**WHAT THE TASK REQUIRES:**
Find the line below with "[4:13.48-4:14.48]". Print it and every line after it exactly, through the last line, leaving out the pictures.

Records from a dataset
*** Begin section ***

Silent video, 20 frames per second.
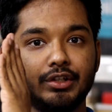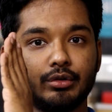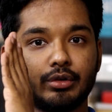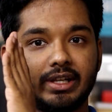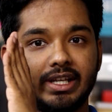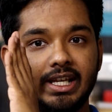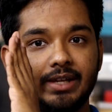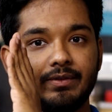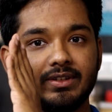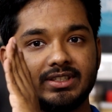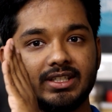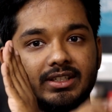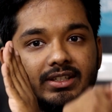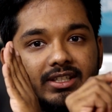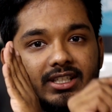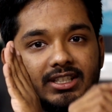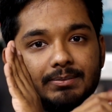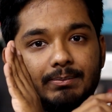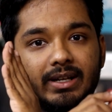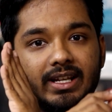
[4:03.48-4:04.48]
you revisit
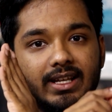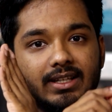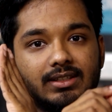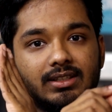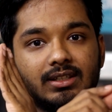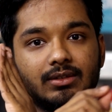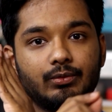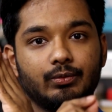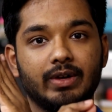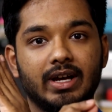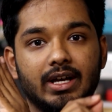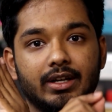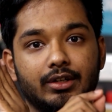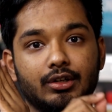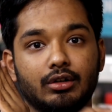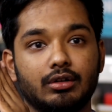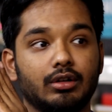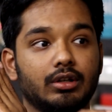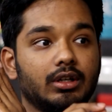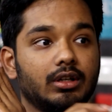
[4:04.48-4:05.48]
this place where
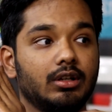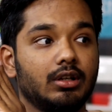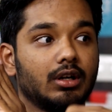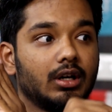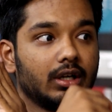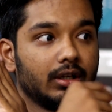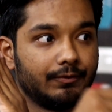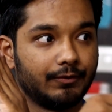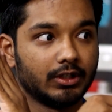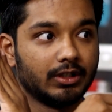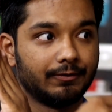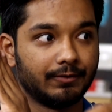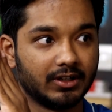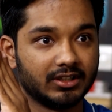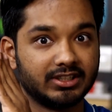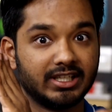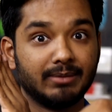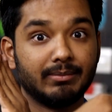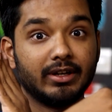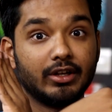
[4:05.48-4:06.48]
you're gonna learn for the
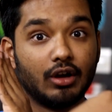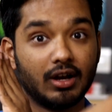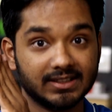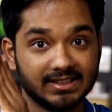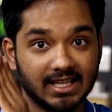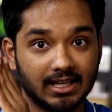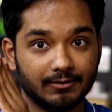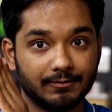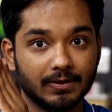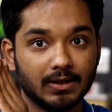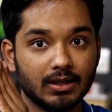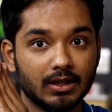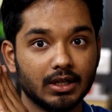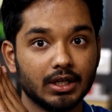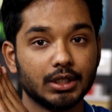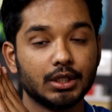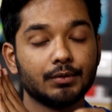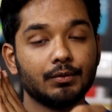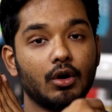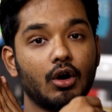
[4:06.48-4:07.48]
first time by yourself,
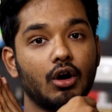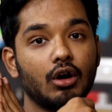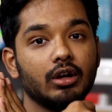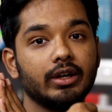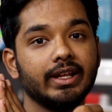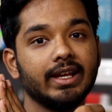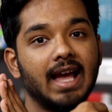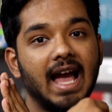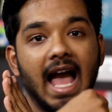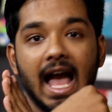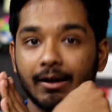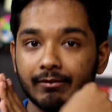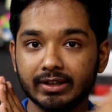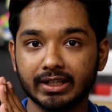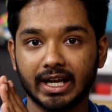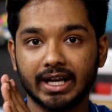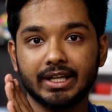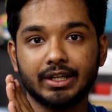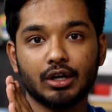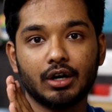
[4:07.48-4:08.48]
you already have
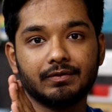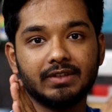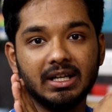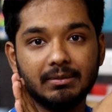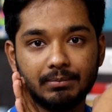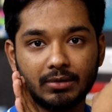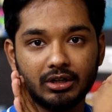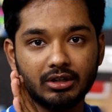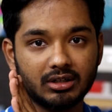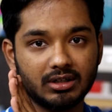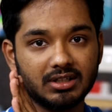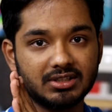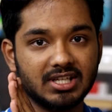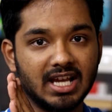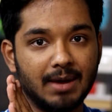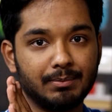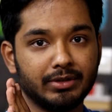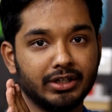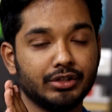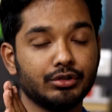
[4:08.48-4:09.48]
an idea of that particular
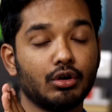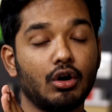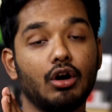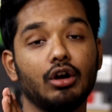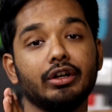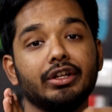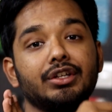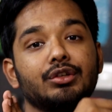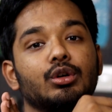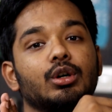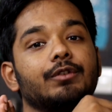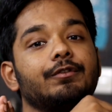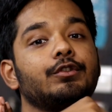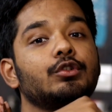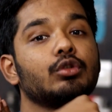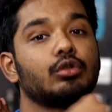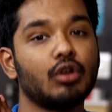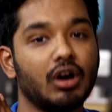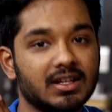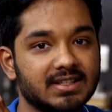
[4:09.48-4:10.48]
chapter and you already know a
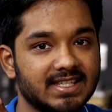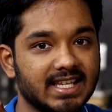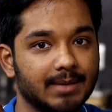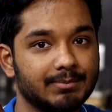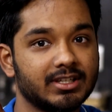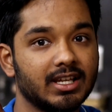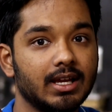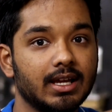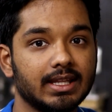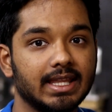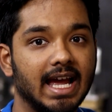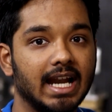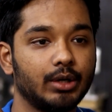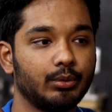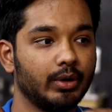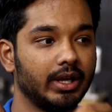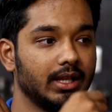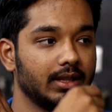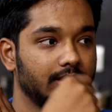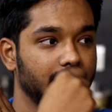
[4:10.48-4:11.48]
few concepts.
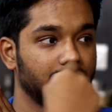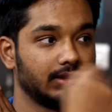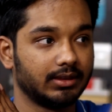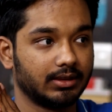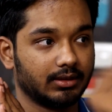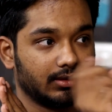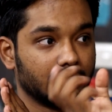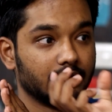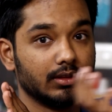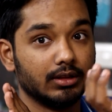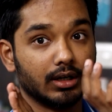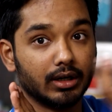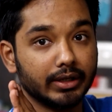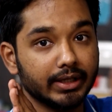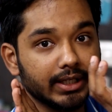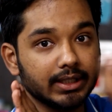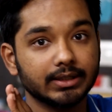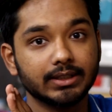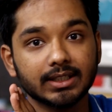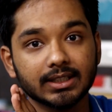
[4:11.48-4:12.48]
That way,
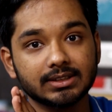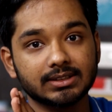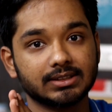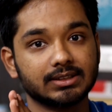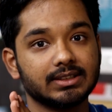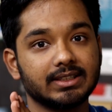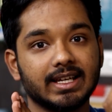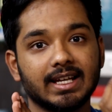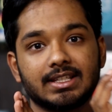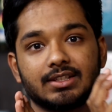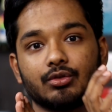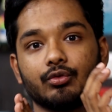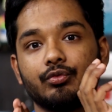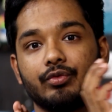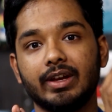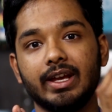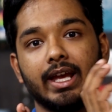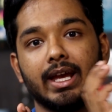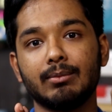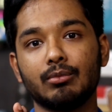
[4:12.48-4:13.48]
learning this gets
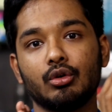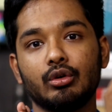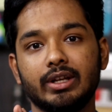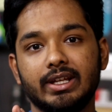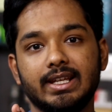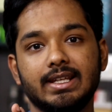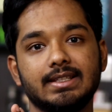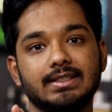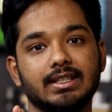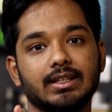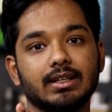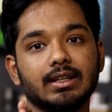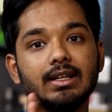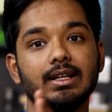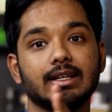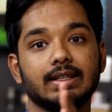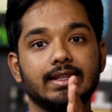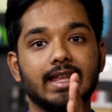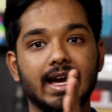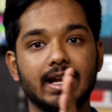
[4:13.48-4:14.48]
way more easy
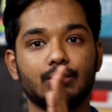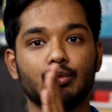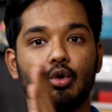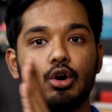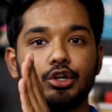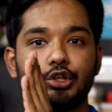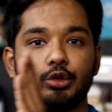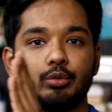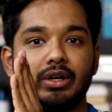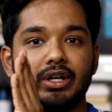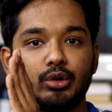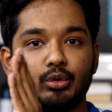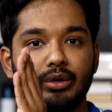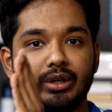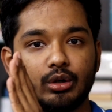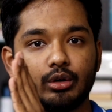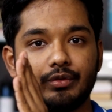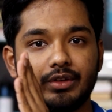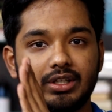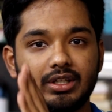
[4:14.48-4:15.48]
than what you were
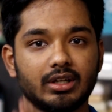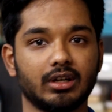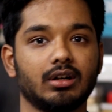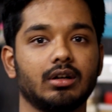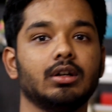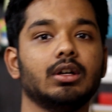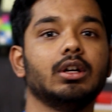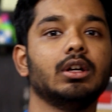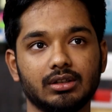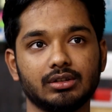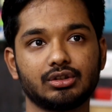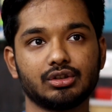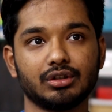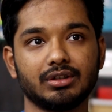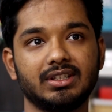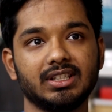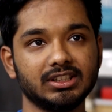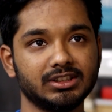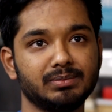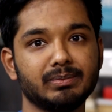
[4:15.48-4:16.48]
doing over here. So
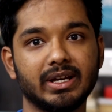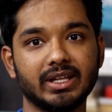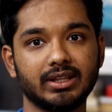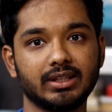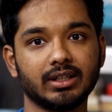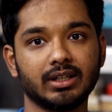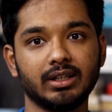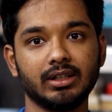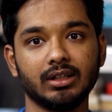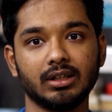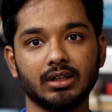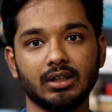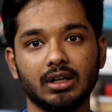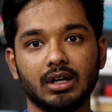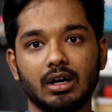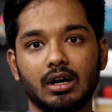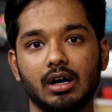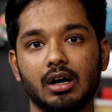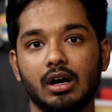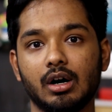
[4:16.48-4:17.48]
this method
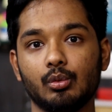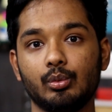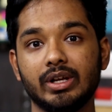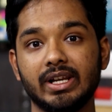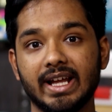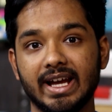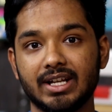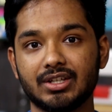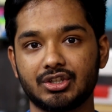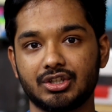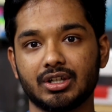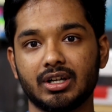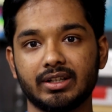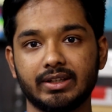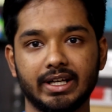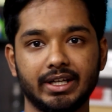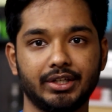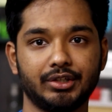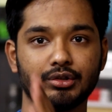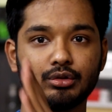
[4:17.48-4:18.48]
will ensure
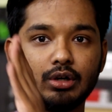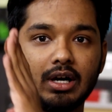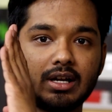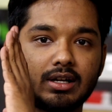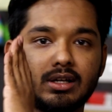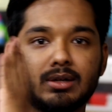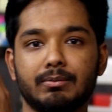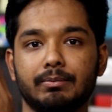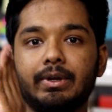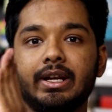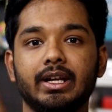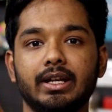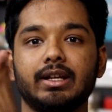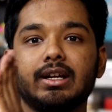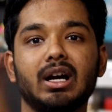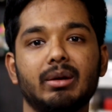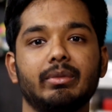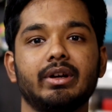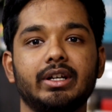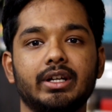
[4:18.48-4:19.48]
that you are completely
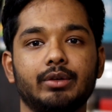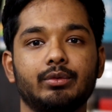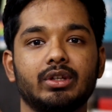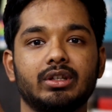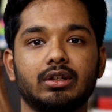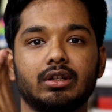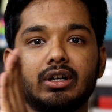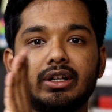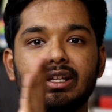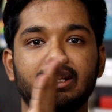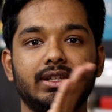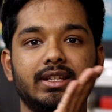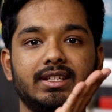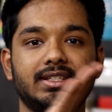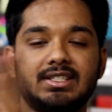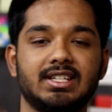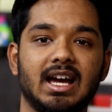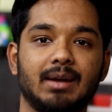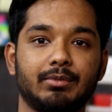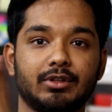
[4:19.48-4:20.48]
committed with learning
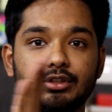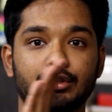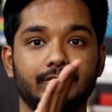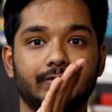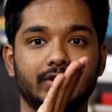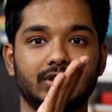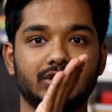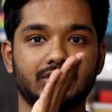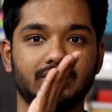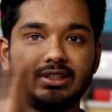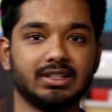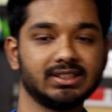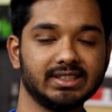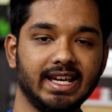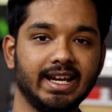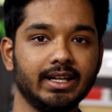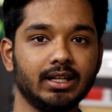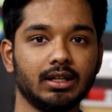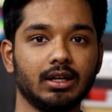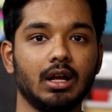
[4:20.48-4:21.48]
these chapters. You'll finish this,
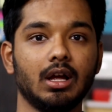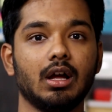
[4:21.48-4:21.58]
and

*** End section ***

**EXPECTED ANSWER:**
[4:13.48-4:14.48]
way more easy
[4:14.48-4:15.48]
than what you were
[4:15.48-4:16.48]
doing over here. So
[4:16.48-4:17.48]
this method
[4:17.48-4:18.48]
will ensure
[4:18.48-4:19.48]
that you are completely
[4:19.48-4:20.48]
committed with learning
[4:20.48-4:21.48]
these chapters. You'll finish this,
[4:21.48-4:21.58]
and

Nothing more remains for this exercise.